_Given data_.
_ _ _

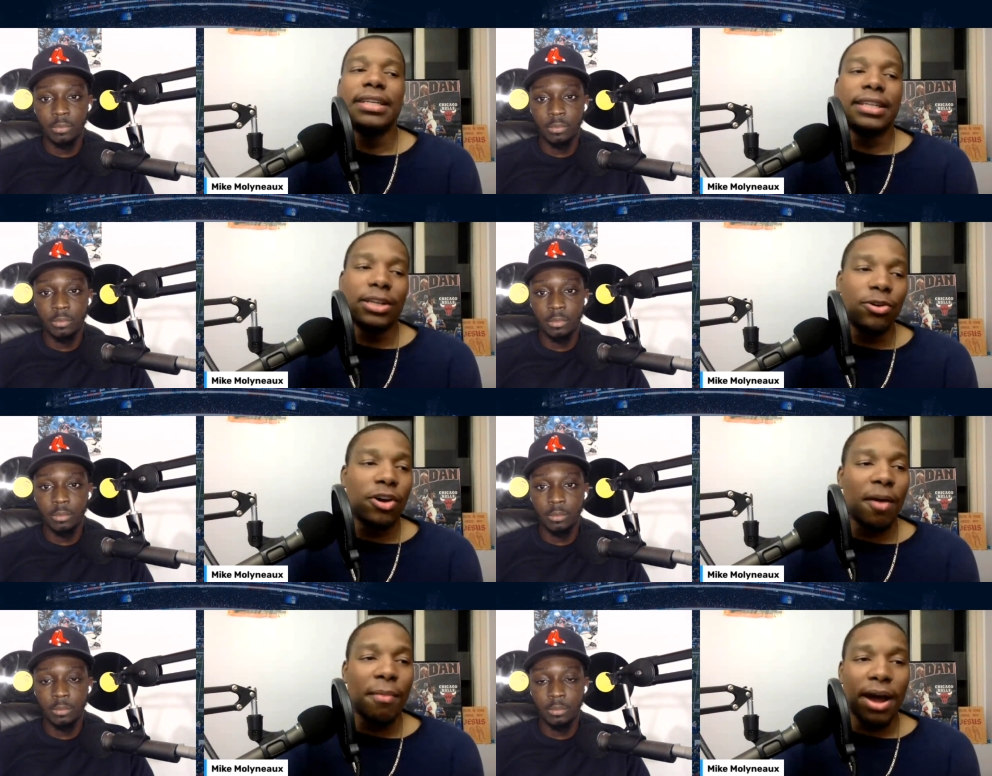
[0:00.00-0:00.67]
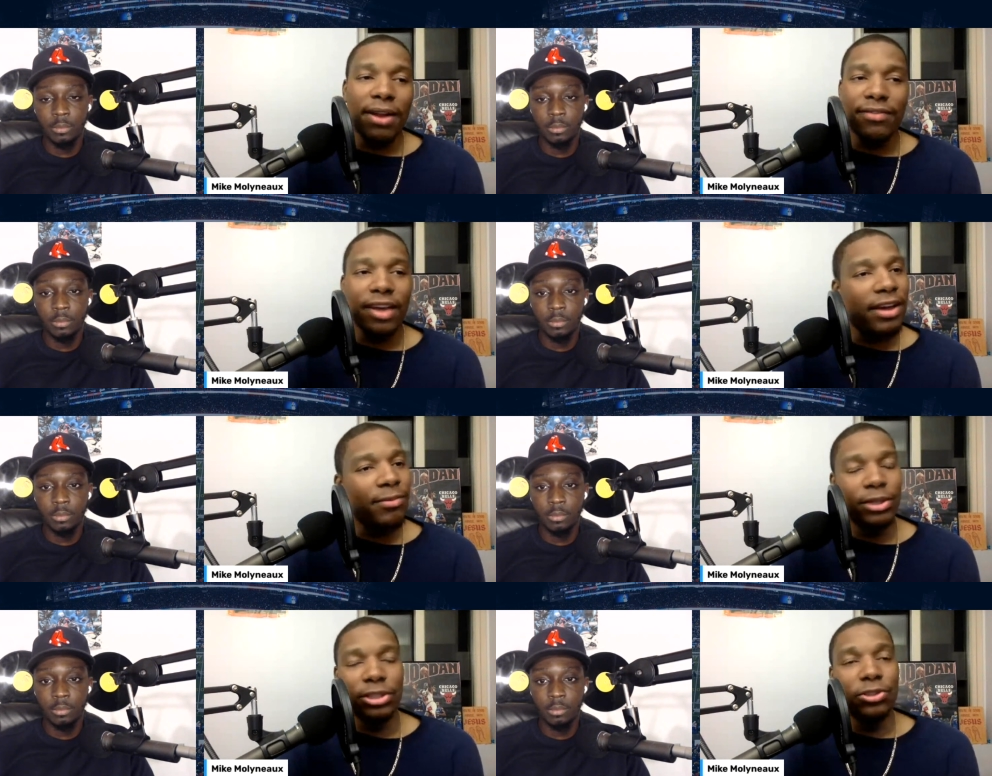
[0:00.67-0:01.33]
Speaker 1: he'll come out of
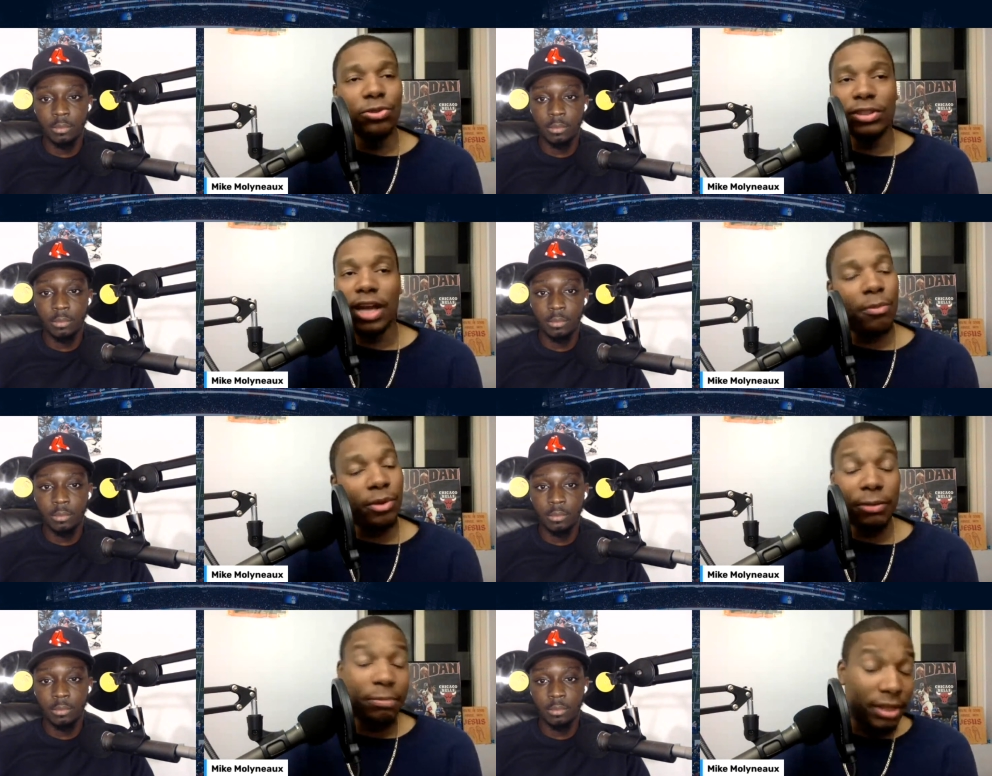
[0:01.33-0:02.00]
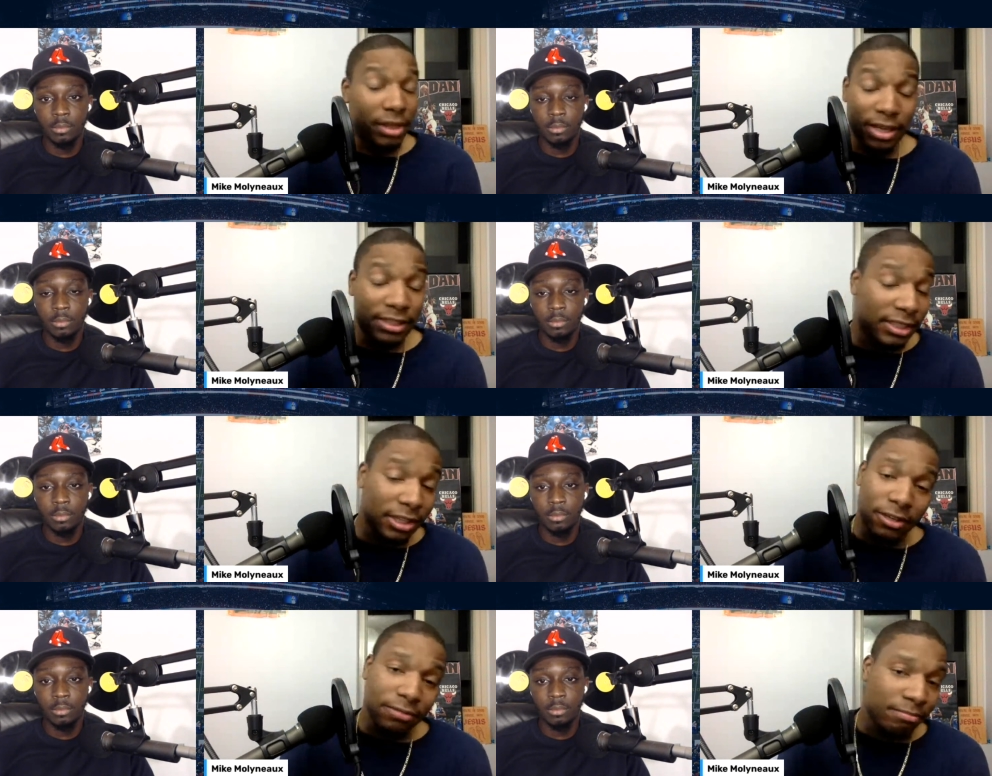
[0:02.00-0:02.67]
that with due time. Will it be this
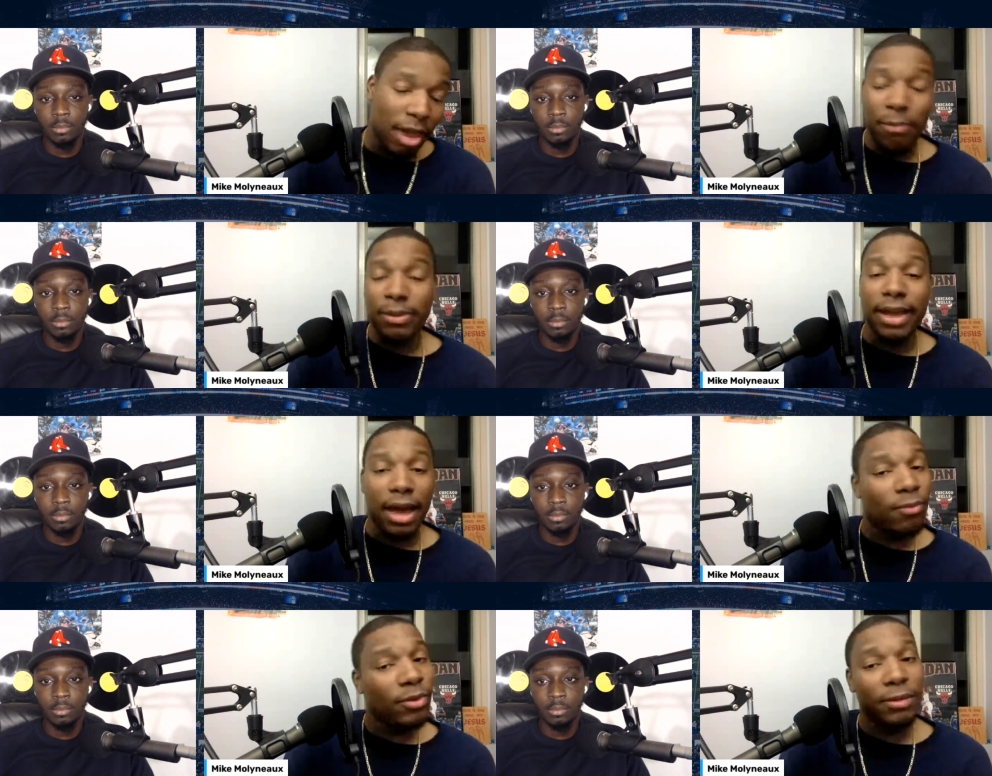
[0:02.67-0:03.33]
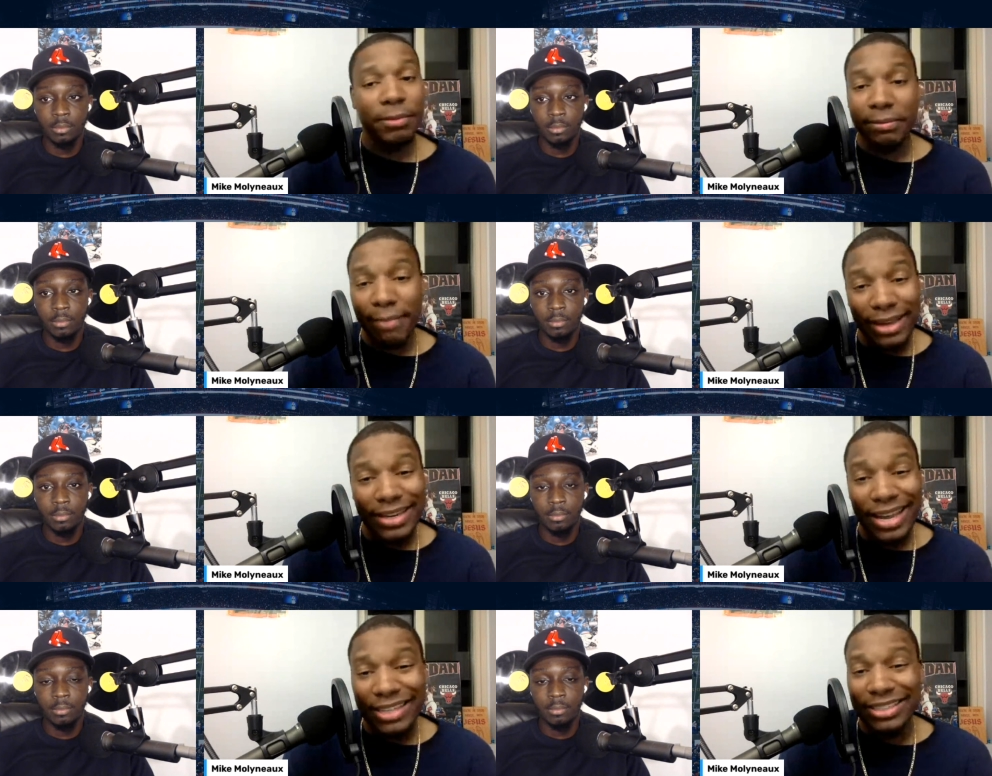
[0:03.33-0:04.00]
year? Maybe not. Will it be
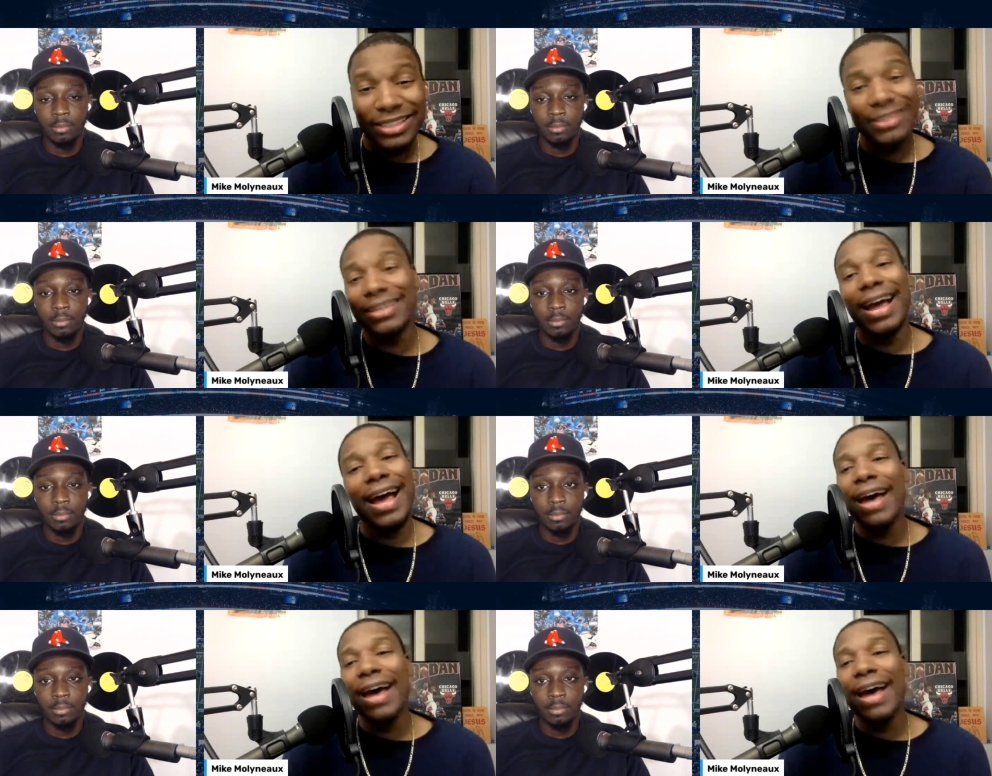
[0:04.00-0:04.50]
next year?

_ _ _

_What you will do_.
Could you reproduce the records above exactly, leaving out the pictures?

_Answer section_.
[0:00.00-0:00.67]
[0:00.67-0:01.33]
Speaker 1: he'll come out of
[0:01.33-0:02.00]
[0:02.00-0:02.67]
that with due time. Will it be this
[0:02.67-0:03.33]
[0:03.33-0:04.00]
year? Maybe not. Will it be
[0:04.00-0:04.50]
next year?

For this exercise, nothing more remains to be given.